**Task item**:
What you return must be the data below, word for word, without any images.
»»
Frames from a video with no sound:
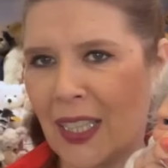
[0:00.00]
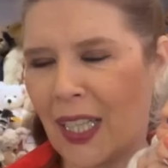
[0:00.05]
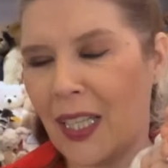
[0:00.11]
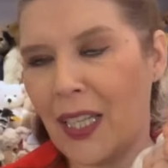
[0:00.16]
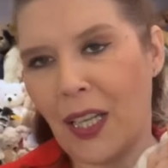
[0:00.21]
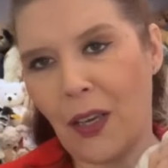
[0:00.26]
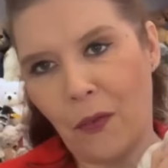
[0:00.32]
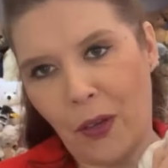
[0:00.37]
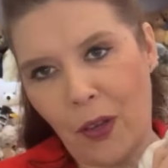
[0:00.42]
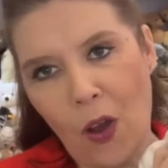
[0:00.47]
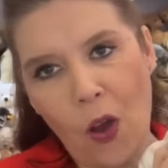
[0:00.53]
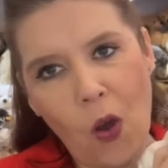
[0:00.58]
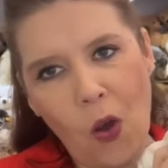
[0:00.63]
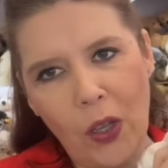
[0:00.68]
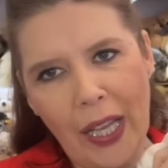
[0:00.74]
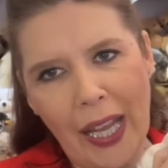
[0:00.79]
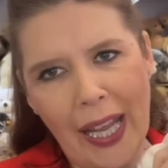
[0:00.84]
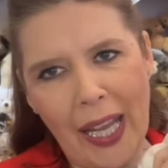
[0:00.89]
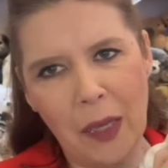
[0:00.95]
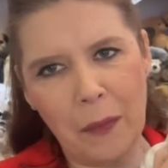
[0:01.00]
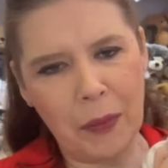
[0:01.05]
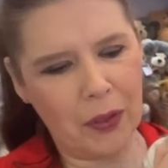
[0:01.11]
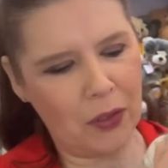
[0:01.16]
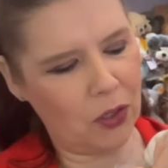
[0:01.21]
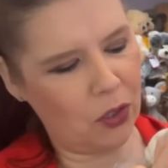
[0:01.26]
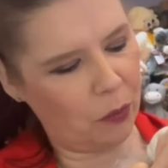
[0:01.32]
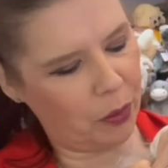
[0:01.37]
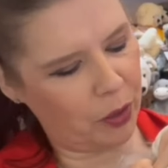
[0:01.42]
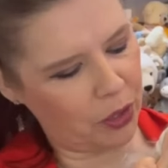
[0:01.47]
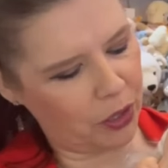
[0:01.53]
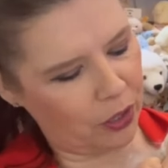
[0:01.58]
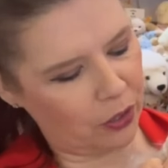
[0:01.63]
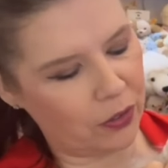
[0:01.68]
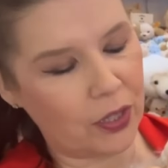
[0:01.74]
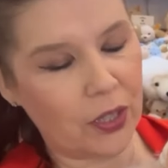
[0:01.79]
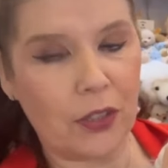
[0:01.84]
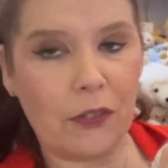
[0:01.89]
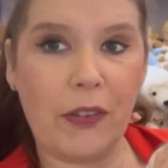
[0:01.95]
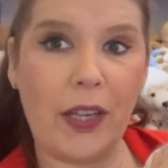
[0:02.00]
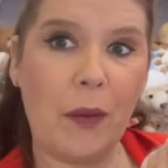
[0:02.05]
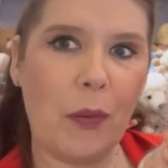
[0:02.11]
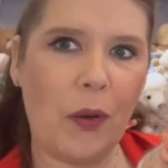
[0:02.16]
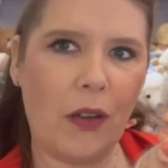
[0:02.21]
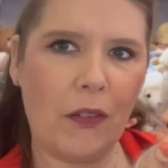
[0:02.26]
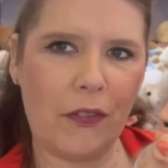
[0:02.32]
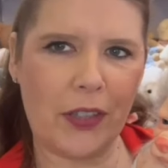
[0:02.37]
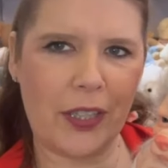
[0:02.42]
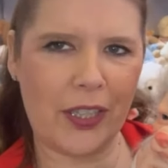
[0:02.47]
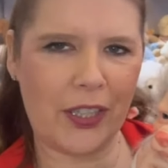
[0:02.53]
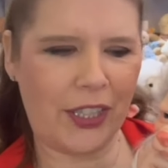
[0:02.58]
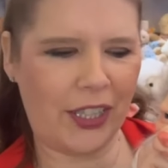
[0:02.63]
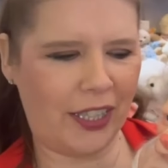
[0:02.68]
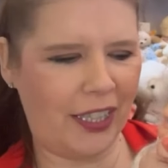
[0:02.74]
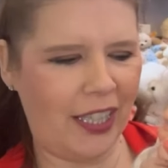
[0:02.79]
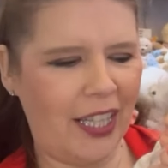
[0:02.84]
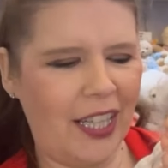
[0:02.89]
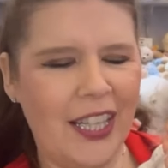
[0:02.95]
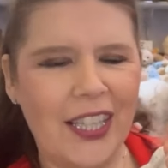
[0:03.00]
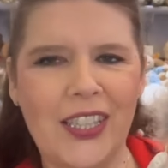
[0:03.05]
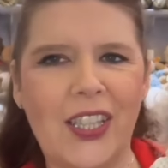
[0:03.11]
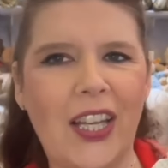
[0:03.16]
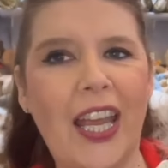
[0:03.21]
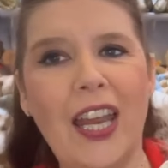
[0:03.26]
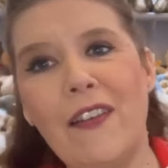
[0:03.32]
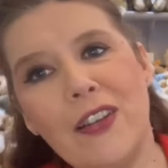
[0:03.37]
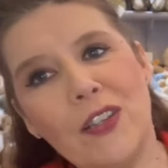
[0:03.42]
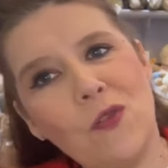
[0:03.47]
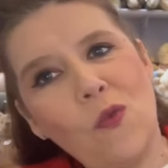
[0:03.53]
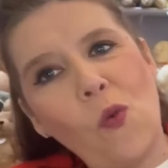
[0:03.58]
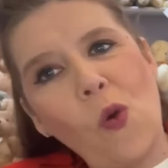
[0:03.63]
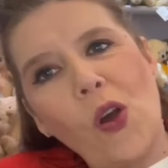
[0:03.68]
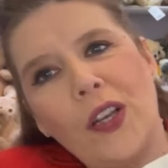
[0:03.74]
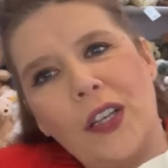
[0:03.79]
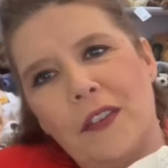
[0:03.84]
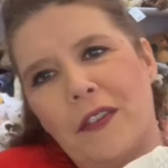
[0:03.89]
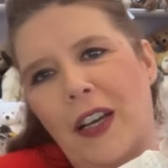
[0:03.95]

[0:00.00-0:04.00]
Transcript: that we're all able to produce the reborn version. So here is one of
««
**Answer**:
Frames from a video with no sound:
[0:00.00]
[0:00.05]
[0:00.11]
[0:00.16]
[0:00.21]
[0:00.26]
[0:00.32]
[0:00.37]
[0:00.42]
[0:00.47]
[0:00.53]
[0:00.58]
[0:00.63]
[0:00.68]
[0:00.74]
[0:00.79]
[0:00.84]
[0:00.89]
[0:00.95]
[0:01.00]
[0:01.05]
[0:01.11]
[0:01.16]
[0:01.21]
[0:01.26]
[0:01.32]
[0:01.37]
[0:01.42]
[0:01.47]
[0:01.53]
[0:01.58]
[0:01.63]
[0:01.68]
[0:01.74]
[0:01.79]
[0:01.84]
[0:01.89]
[0:01.95]
[0:02.00]
[0:02.05]
[0:02.11]
[0:02.16]
[0:02.21]
[0:02.26]
[0:02.32]
[0:02.37]
[0:02.42]
[0:02.47]
[0:02.53]
[0:02.58]
[0:02.63]
[0:02.68]
[0:02.74]
[0:02.79]
[0:02.84]
[0:02.89]
[0:02.95]
[0:03.00]
[0:03.05]
[0:03.11]
[0:03.16]
[0:03.21]
[0:03.26]
[0:03.32]
[0:03.37]
[0:03.42]
[0:03.47]
[0:03.53]
[0:03.58]
[0:03.63]
[0:03.68]
[0:03.74]
[0:03.79]
[0:03.84]
[0:03.89]
[0:03.95]

[0:00.00-0:04.00]
Transcript: that we're all able to produce the reborn version. So here is one of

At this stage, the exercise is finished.